Dear Ex-Future Husband,
Although I thought we were going to spend forever together, apparently, I guess I was wrong. We had plans. Big plans. We spent so much time together and we were so happy. We had our moments and sometimes we argued, but we still loved each other. I guess I was wrong. We were working together to help ourselves. We were both contributing to our future. I would wake up next to you and that would always put me in the best mood. We would make breakfast together, we would watch Netflix together, we would vent to each other. We were best friends, as well as lovers. I was incredibly in love with every part of you, and I thought you saw me the same way. I guess I was wrong.
When you first told me how you really felt, I was shocked. I was at a lack for words. I wouldn’t speak because my heart had just shattered. I kept telling myself that you were lying to me. I kept telling myself that you didn’t mean it. I walked away from you. I needed a moment to wrap my mind around this. Everything I had ever imagined my future consisting of had just burst at the seams.
After a few days of accepting that you were telling the truth and just being honest with me about how you really felt, I slowly but surely packed my things and left your life.

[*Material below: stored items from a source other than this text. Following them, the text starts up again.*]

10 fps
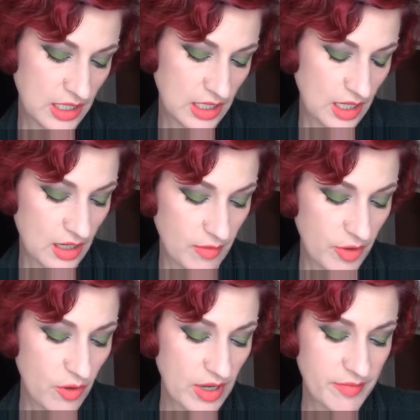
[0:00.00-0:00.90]

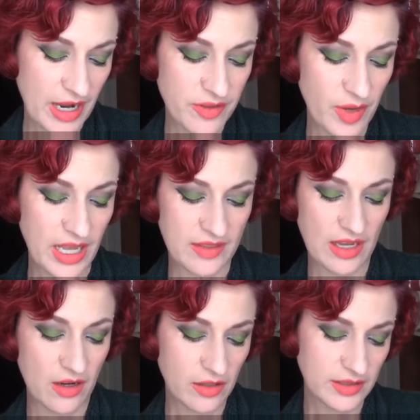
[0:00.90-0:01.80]
oh, and by the way, they
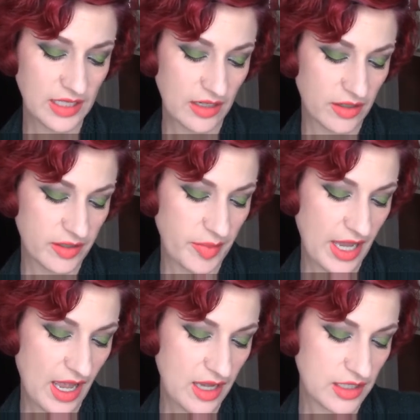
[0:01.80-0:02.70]
all say on the
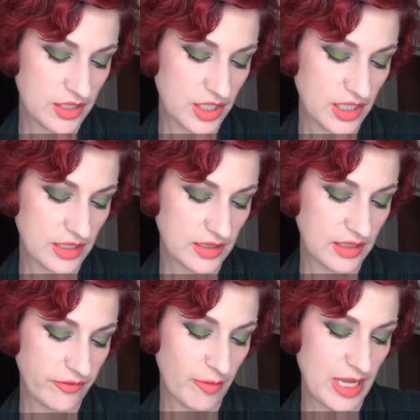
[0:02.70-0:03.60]
packages
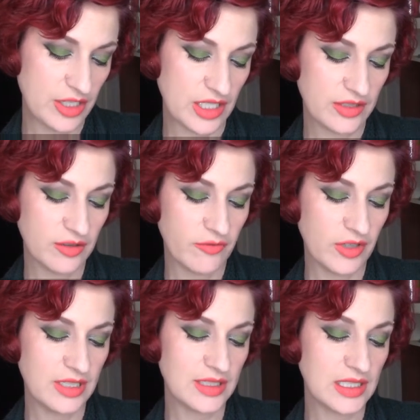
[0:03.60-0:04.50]
information. So for
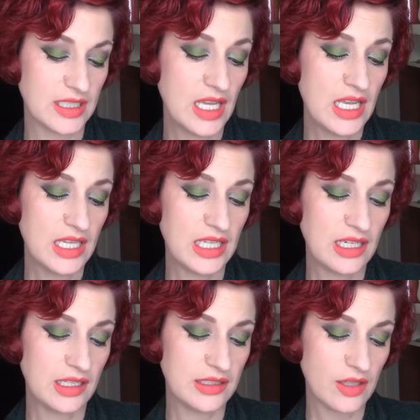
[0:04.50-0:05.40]
instance,
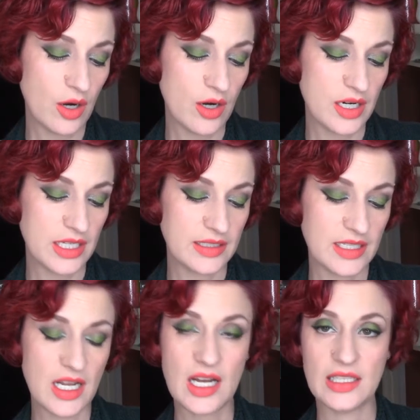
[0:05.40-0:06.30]
Heedless Heart is
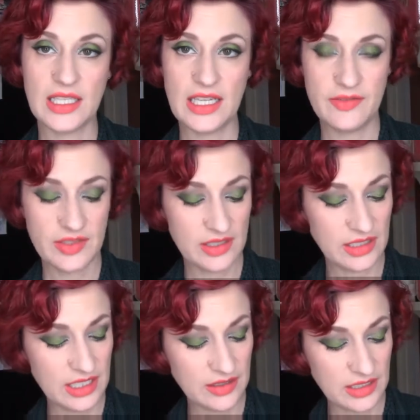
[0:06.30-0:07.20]
not lip
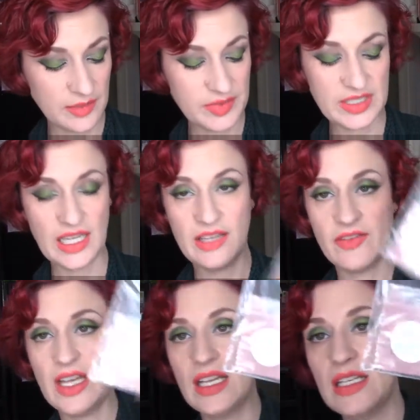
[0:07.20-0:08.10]
safe
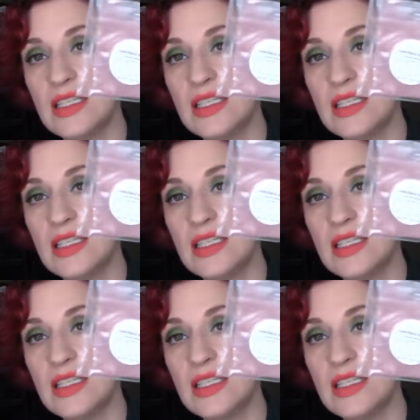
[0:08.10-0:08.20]
and it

I didn’t want to leave your life completely, but being friends with you seemed harder than being in a passionless relationship with you. Changing my Facebook relationship status seemed harder than expected. It was even harder to delete our pictures together. I found myself constantly wondering “is there someone else?” and “what could I have done different?”
But, I won’t beat myself up over this. I won’t let this failed relationship be the death of me. I won’t let it drag me down… I’ll let it build me up.
Because now I know.
Now I know the difference between loving someone and being in love with someone. Now I know that even though you weren’t happy with us together as a couple, you still loved me. You weren’t in love with me anymore, but you still loved me.
No matter how hard the battle was, I am moving on. I am moving past the hurt, and I am making my life even better now. Even though I quit my job and transferred schools, it wasn’t to be further away from you, it was to be closer to my goals and now I don’t have to worry about letting my life revolve around us.
Now I don’t have to worry about striving to please anyone other than myself. Now I can focus on my own goals instead of our goals. Now I can be my own person and let someone fall in love with me, the real me. With all my flaws, imperfections, and previous mistakes, I still have a lot going for me. I am still attending college to make my future a better one. I am still working a part-time job so I can pay my own bills and support myself through college.
I guess the main thing I want you to know is this: my world did not stop revolving. My world didn’t stop at all, even though there for a moment, I thought it did. I kept moving forward.
And I will continue moving forward.
I will move forward until I have reached all of my goals. I will continue to move forward until I’ve found exactly what makes me happy.
I know that I can continue on without you.
I know that I will make it through life without you.